Gallardo é um dos mais renomados treinadores de Valparaíso, liderando jogadores profissionais como David Pizarro (que jogou no Manchester City e no Roma) ou Reinaldo Navia (jogador do América e do Racing). Seu bom olho para reconhecer talentos permitiu-lhe criar um time dos sonhos, recrutando três estrelas de Buenos Aires: Fernando Larenas e os irmãos Iván e Mauricio Norambuena.
Com Larenas e Norambuena no campo – e Arenas no banco de reservas – o time azul e amarelo venceu, invicto, o campeonato Associação Valparaíso e outros torneios. E, enquanto o Orompello se enchia de triunfos e sua popularidade crescia como espuma, criou-se, em paralelo, a parte cultural do clube.
“Esta parte foi um dos berços da luta social e da oposição à ditadura de Pinochet no morro Esperanza de Valparaíso”, explicou Andrade. O especialista disse que, após as partidas, a área cultural organizava eventos e atividades para os moradores do morro, e foi nessas favelas que se estabeleceram laços entre grupos ligados à esquerda com os quatro jogadores que acabariam fundando uma das células do FPMR em 1983.
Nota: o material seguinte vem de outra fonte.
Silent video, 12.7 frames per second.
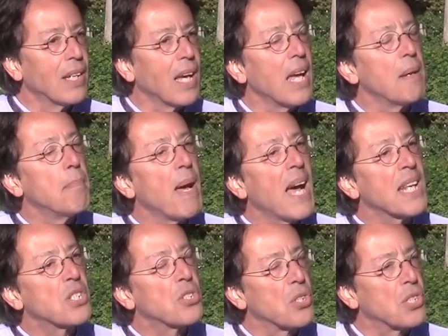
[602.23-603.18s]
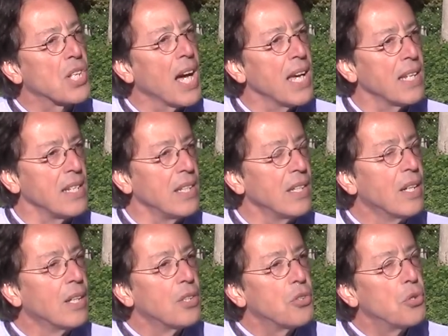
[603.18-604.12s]
and mass society
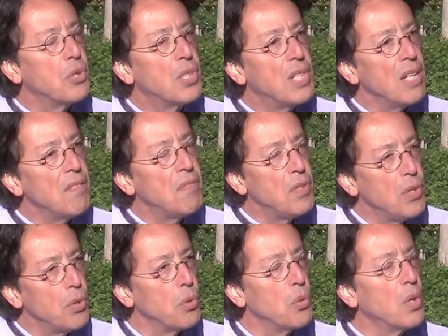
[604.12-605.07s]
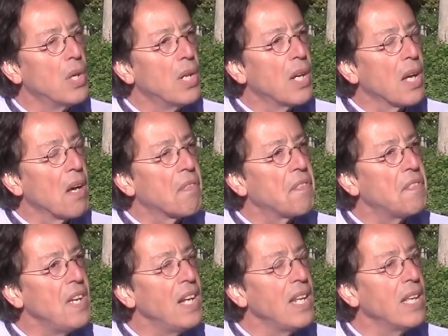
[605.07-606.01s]
to give you a
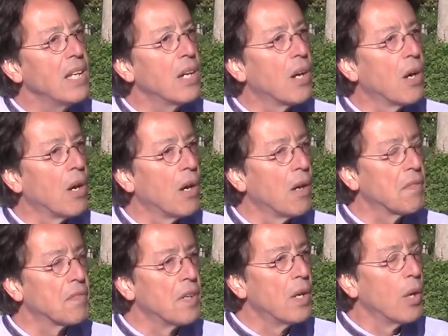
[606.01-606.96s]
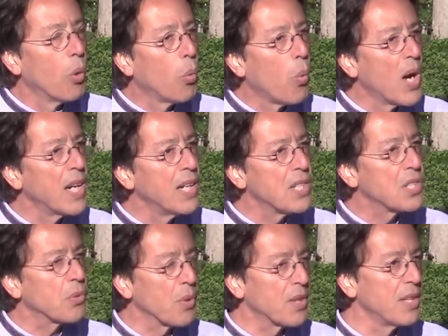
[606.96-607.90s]
feeling of
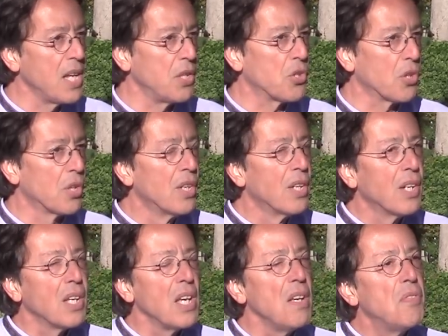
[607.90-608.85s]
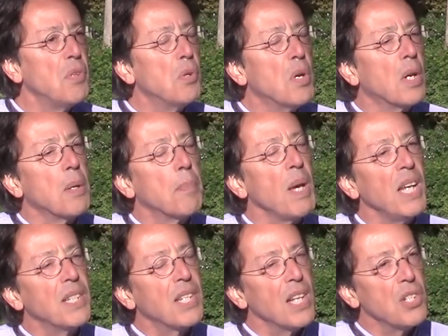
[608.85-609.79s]
oneness with nature. If you
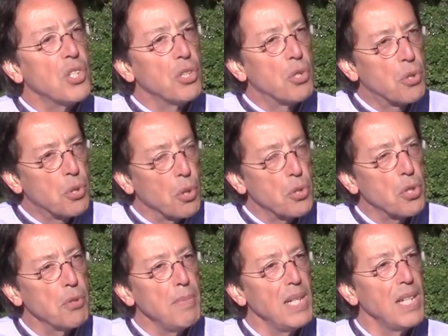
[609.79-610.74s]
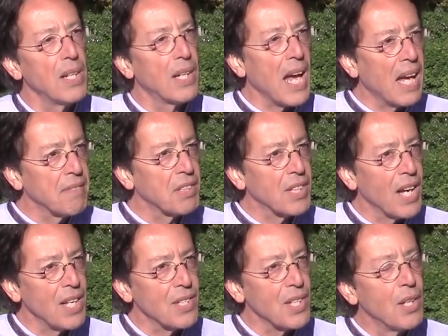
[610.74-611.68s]
pay attention to social media and
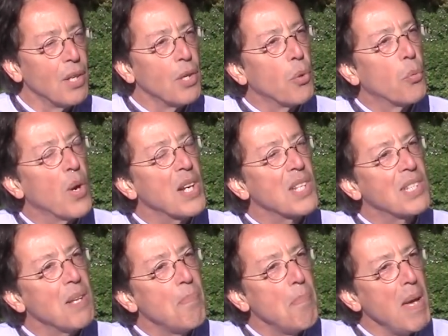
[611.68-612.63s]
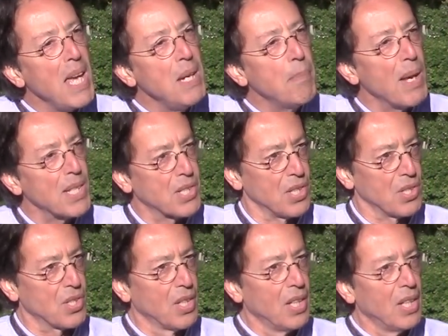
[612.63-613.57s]
advertising, what is the main
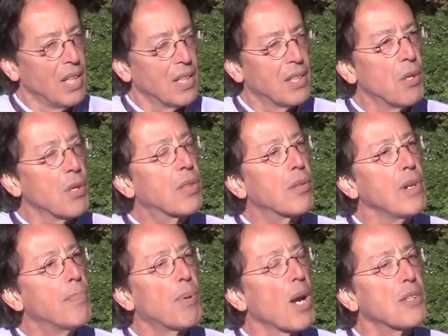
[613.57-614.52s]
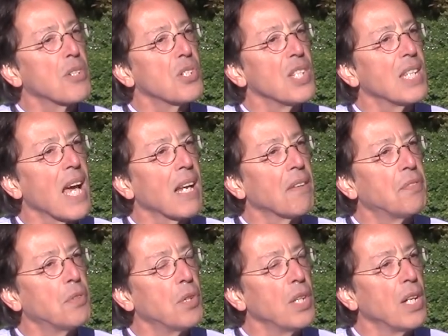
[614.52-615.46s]
message? There are three brothers in
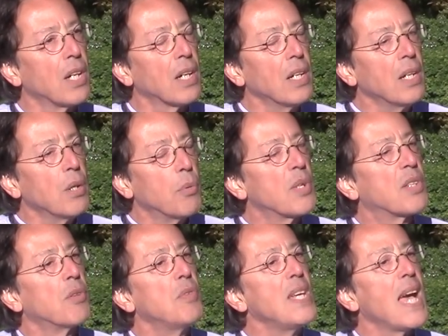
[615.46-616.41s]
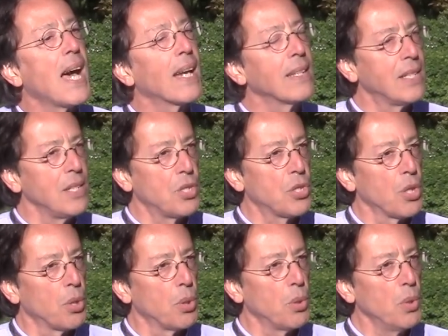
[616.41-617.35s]
California with a reality
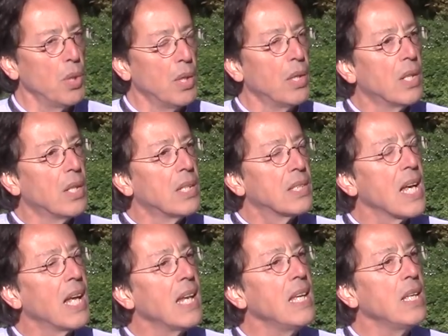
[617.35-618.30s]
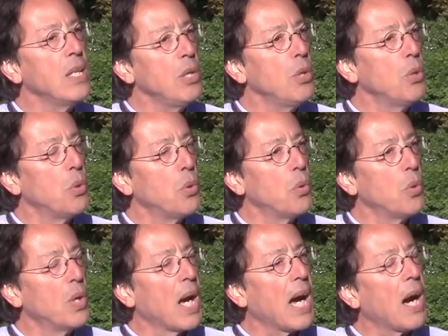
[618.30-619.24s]
show telling
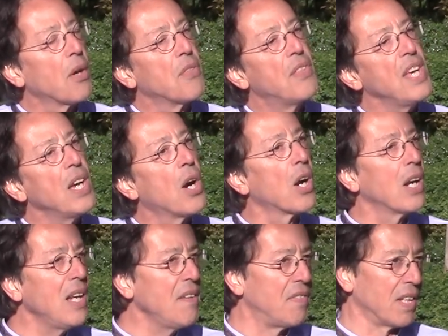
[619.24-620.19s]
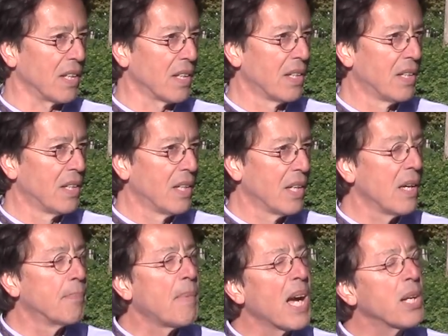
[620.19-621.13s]
you how they are living.
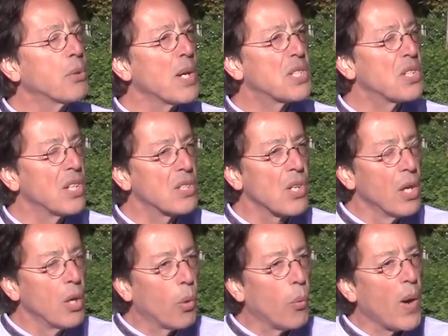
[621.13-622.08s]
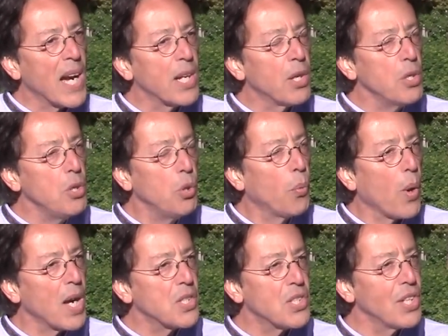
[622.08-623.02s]
And my question is, why are you
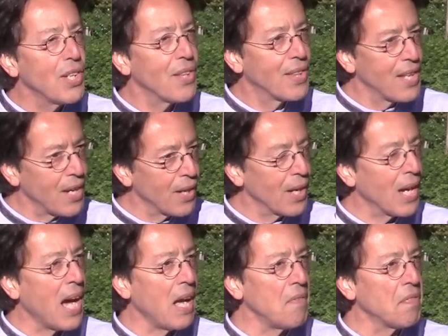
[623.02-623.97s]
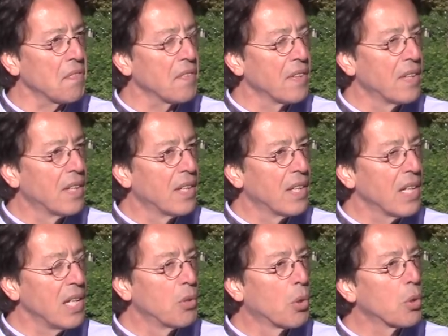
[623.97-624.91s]
watching their life
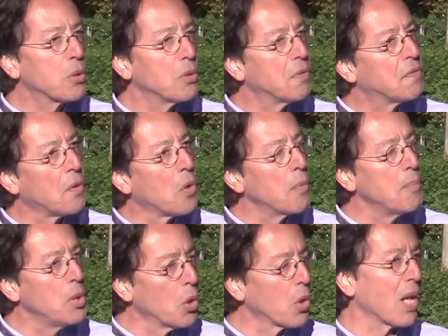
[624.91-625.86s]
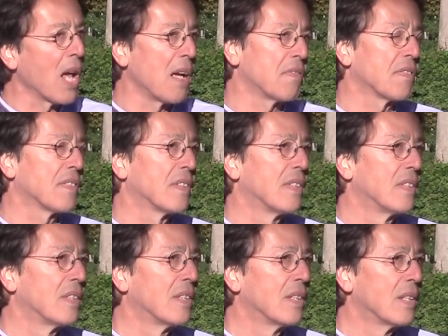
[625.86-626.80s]
in order to form your life?
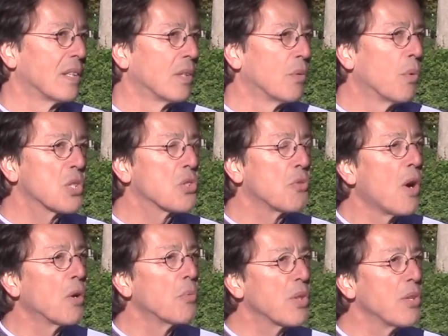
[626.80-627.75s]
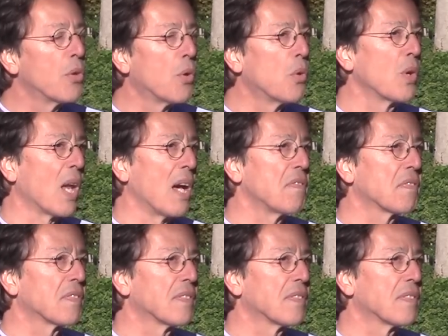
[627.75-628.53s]
What's wrong with your own life?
“Os dirigentes do clube eram de direita, apoiavam a ditadura e viam com desconfiança esse ramo cultural. Mas os jogadores tinham carta branca para realizar suas atividades, pelas vitórias que vinham conquistando”, disse Andrade.
Sob a guarda do braço cultural do Orompello, e secretamente ligados à Juventude Comunista de Valparaíso, os jovens começaram a perpetrar os primeiros atos de subversão ao regime, como impressão de panfletos, pinturas de paredes e alguns apagões parciais. Essa seria a gênese do que mais tarde foram os ataques perpetrados pelo FPMR durante a década de 1980, como sequestros ou ataques com explosivos.
E o ataque a Pinochet, claro.
Equipe
Hoje, o Orompello concentra suas forças no trabalho social, com foco nas crianças da serra de Valparaíso. Atualmente, ajuda no combate ao novo coronavírus, apoiando algumas tarefas que o município não tem condições de realizar.
Mas o que aconteceu com a equipe estelar de Orompello em 1976? Nicolás Vidal, autor do livro Cambio de Juego, no qual dedica um capítulo à relação do FPMR com o futebol, contou para Sputnik o que aconteceu com os jogadores.
Mauricio Hernández, o lateral direito da equipe, foi um dos principais dirigentes da Frente, liderando muitas das principais ações de resistência violenta contra o regime, incluindo o ataque a Pinochet. Em 1993, ele foi preso e, em 1996, escapou da prisão em um helicóptero. Viveu escondido até 2002, quando foi preso no Brasil, por conta do sequestro do publicitário Washington Olivetto. Hoje, cumpre sua pena no Chile.
Iván Hernández, zagueiro do Orompello, era do FPMR, mas estava em segundo plano. Atualmente, mora no Chile e ainda está vinculado ao clube.
Fernando Larenas, o goleiro-estrela do time, era um dos grandes comandantes da Frente, mas não conseguiu ser um dos fuzileiros contra Pinochet porque, em outubro de 1984, agentes da polícia secreta da ditadura o abordaram na rua e lhe deram um tiro na cabeça. Larenas lutou ficou meses em uma clínica, até quando, por descuido dos médicos, militantes da Frente conseguiram resgatá-lo e tirá-lo do país. Em Cuba, “el Loco” conseguiu se reabilitar e atualmente vive no exterior, embora com várias sequelas neurológicas.
Mauricio Arenas, o eterno “reserva”, foi preso pelos agentes da ditadura depois de quase matar Pinochet. No entanto, ele voltou à ação em 1990, quando escapou da prisão com outros 24 militantes da Frente cavando um túnel de 60 metros, conseguindo a maior fuga da história das prisões chilenas. Posteriormente, morreu na Argentina de câncer de pulmão.